START Exercise data
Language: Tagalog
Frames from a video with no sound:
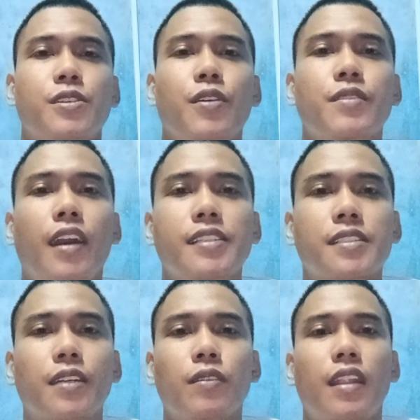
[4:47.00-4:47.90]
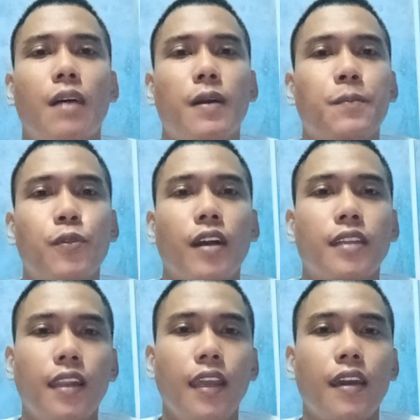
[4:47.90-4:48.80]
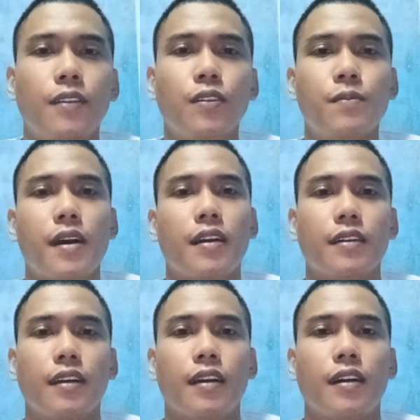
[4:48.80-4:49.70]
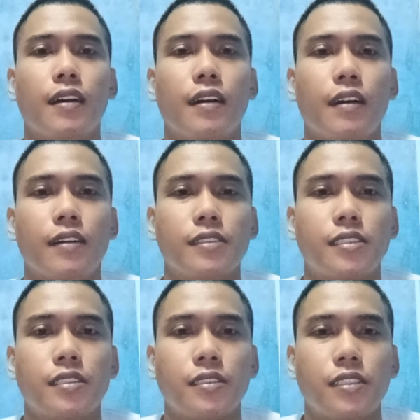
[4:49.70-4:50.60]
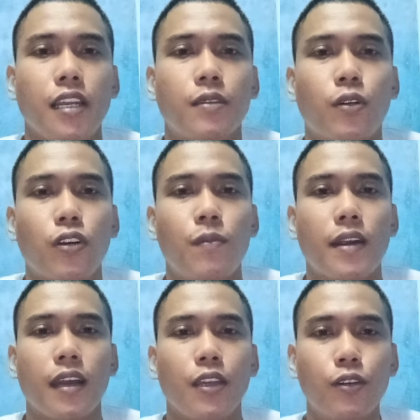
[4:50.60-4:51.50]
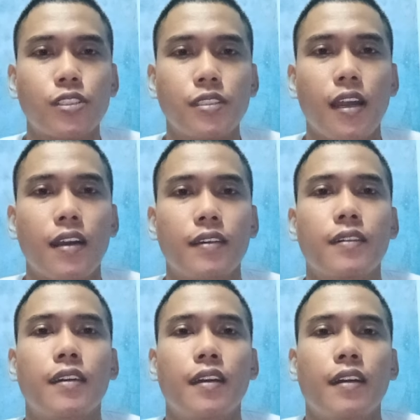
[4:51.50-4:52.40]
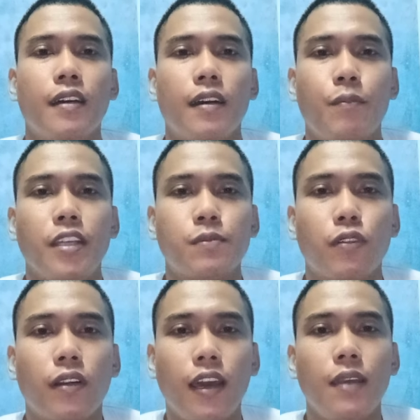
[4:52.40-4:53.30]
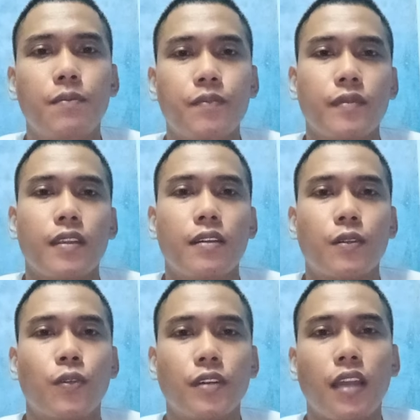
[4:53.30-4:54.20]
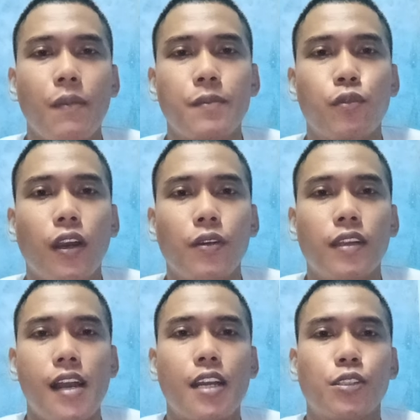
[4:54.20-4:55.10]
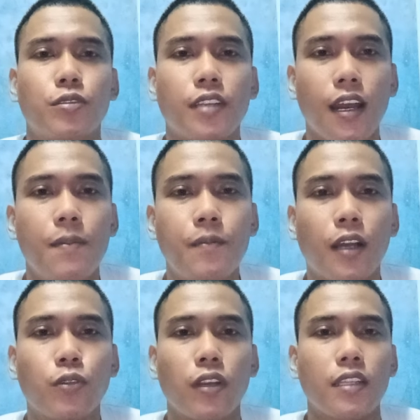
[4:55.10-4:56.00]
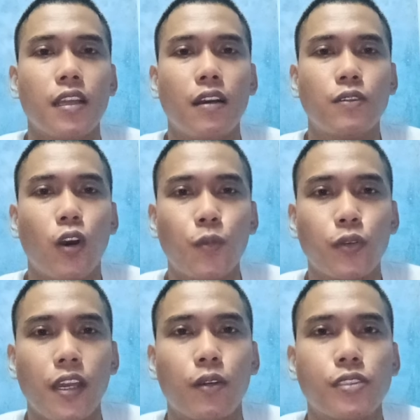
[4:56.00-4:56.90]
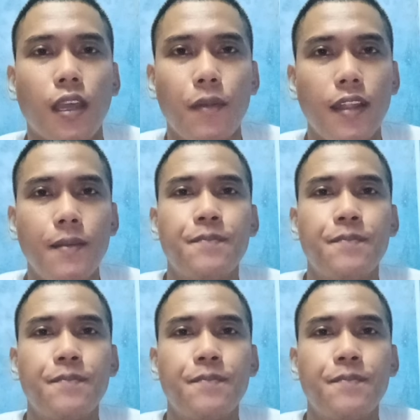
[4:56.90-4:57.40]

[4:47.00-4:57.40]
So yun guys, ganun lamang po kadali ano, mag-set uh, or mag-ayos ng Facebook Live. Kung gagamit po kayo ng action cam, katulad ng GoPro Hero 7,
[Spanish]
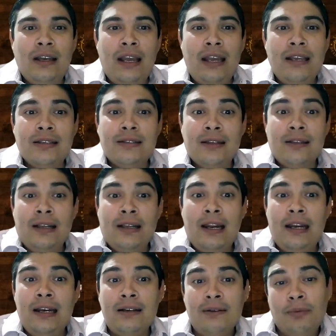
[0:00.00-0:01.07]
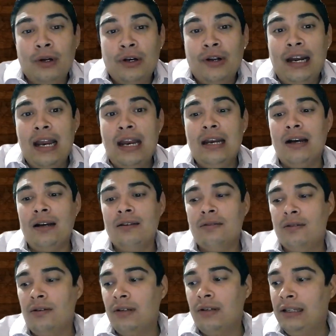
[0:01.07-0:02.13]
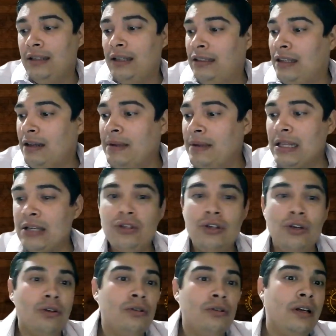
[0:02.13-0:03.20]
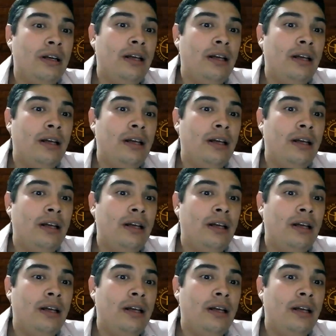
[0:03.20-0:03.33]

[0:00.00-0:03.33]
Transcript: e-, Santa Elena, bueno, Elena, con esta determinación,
END Exercise data
### Try it
Go through the material above and print all of it exactly, except the pictures.

### Output of the exercise
Language: Tagalog
Frames from a video with no sound:
[4:47.00-4:47.90]
[4:47.90-4:48.80]
[4:48.80-4:49.70]
[4:49.70-4:50.60]
[4:50.60-4:51.50]
[4:51.50-4:52.40]
[4:52.40-4:53.30]
[4:53.30-4:54.20]
[4:54.20-4:55.10]
[4:55.10-4:56.00]
[4:56.00-4:56.90]
[4:56.90-4:57.40]

[4:47.00-4:57.40]
So yun guys, ganun lamang po kadali ano, mag-set uh, or mag-ayos ng Facebook Live. Kung gagamit po kayo ng action cam, katulad ng GoPro Hero 7,
[Spanish]
[0:00.00-0:01.07]
[0:01.07-0:02.13]
[0:02.13-0:03.20]
[0:03.20-0:03.33]

[0:00.00-0:03.33]
Transcript: e-, Santa Elena, bueno, Elena, con esta determinación,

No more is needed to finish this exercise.